Dear All,
I would like to address certain queries of mine. I have been using Annovar for a while now to annotate my variants from both vcf and text based format which are the output of GATK and VarScan. Off late I noticed that upno annotating I find more than 60% of the variants which are SNVs are on the intergenic and intronic regions and only few are in the exonic regions. Although my data has 75% of exon coverage. I have earlier tried to check with the how much of my reads are on the exonic regions with the Sure Select bed file that is used for the target enrichment and there I found it is well over 75% but then the variants which I find after all the statistical tests and removing the false positives I should be expecting nearly 70% lie on the exonic region after annotation right? For all my samples I have variants ranging from 200-220. These are somatic variants and out of them roughly 30% lie on the exonic region rest are in the genome_sumary.csv file of the annovar output. Is this a likely scenario or am missing out on something. Is it advisable to use some other annotation tool, if so which tool can be used directly to annotate the vcf format and text based variant format file. I would like to have some suggestions here.
Thanks
Did you provide the target file when you called the variants with GATK and VarScan ?
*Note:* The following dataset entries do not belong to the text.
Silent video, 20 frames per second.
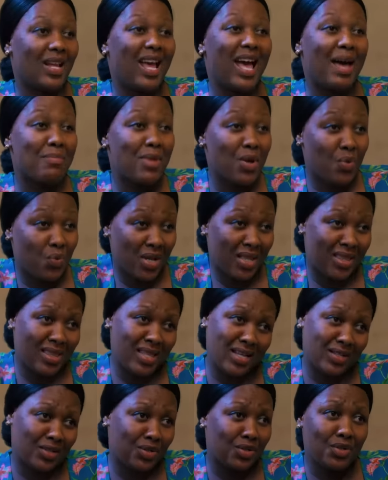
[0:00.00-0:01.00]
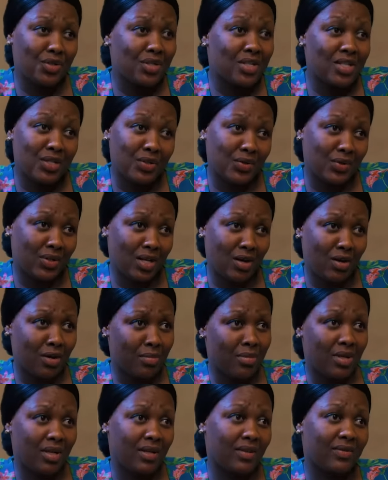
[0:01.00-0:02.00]
I'm a witness. You don't need to tell
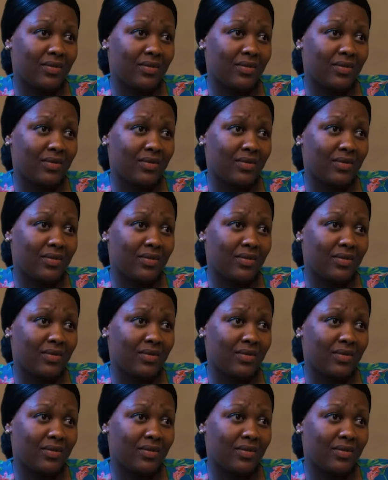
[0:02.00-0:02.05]
me.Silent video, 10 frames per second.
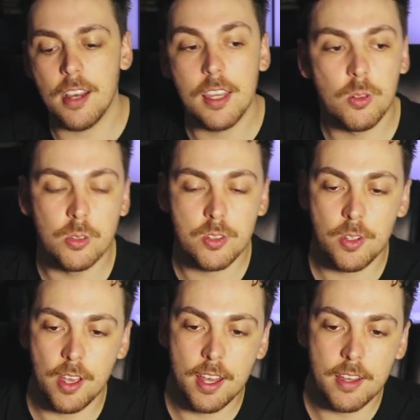I
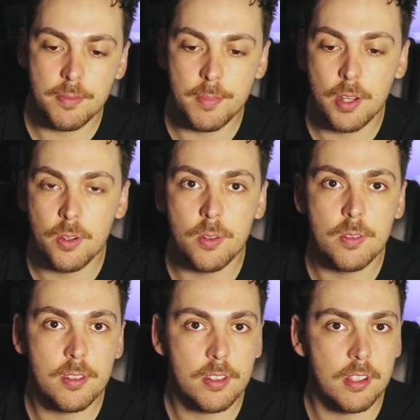also have my
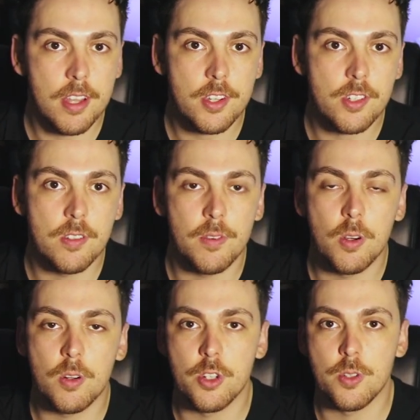own collection of
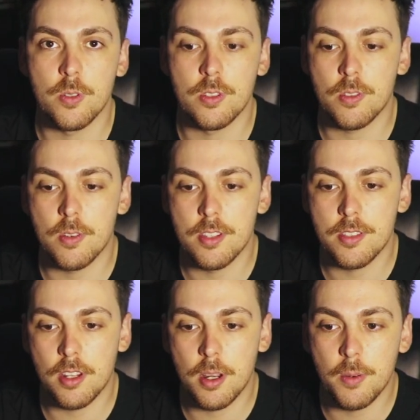horror short
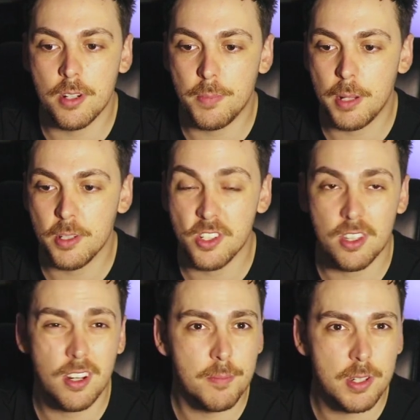stories that I want to
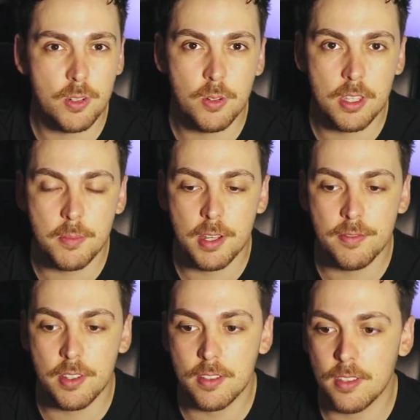publish, that I've been talking
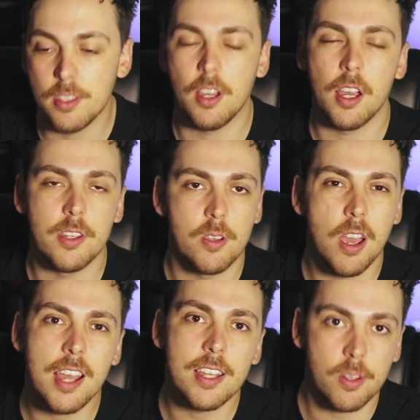about for, I
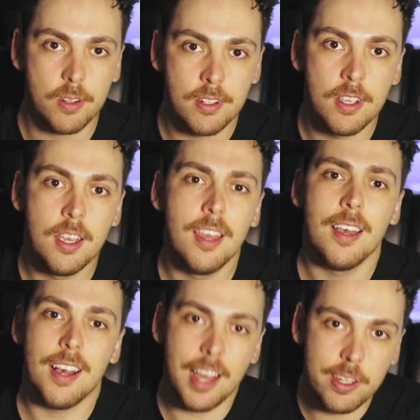
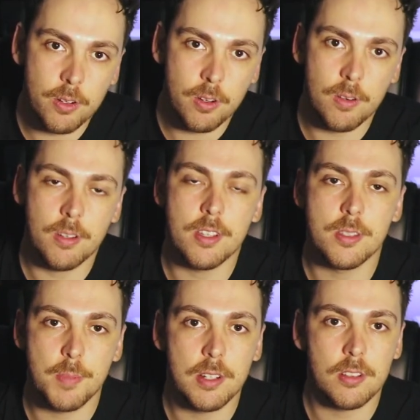know,
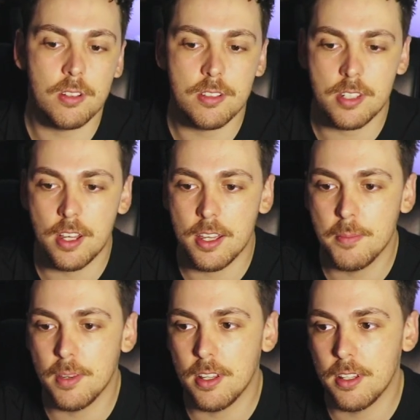it's been a long
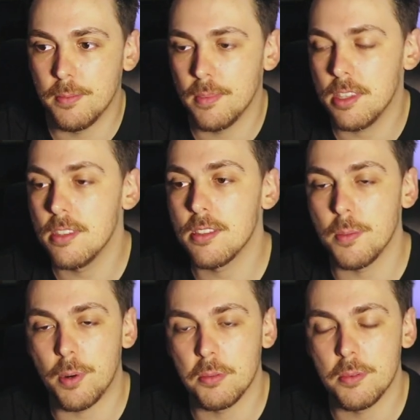time. Here's
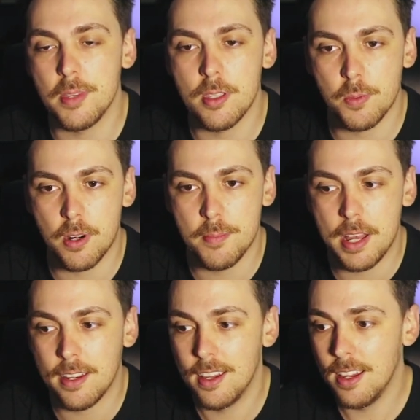the problem, here's where I'm
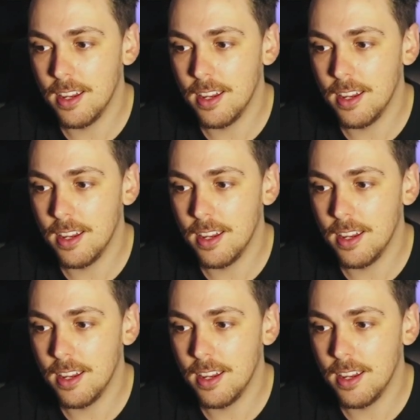at.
Yes certainly I did use the target bed file while following the GATK pipeline, during the steps before BQSR. Infact what am doing is , am creating the realigned recalibrated bam file from GATK and then using that for variant calling for both GATK and VarScan and on this bam file already the target enrichment file is used. I have no idea how to use target enrichment file with VarScan. Is there any way to do that in VarScan as well?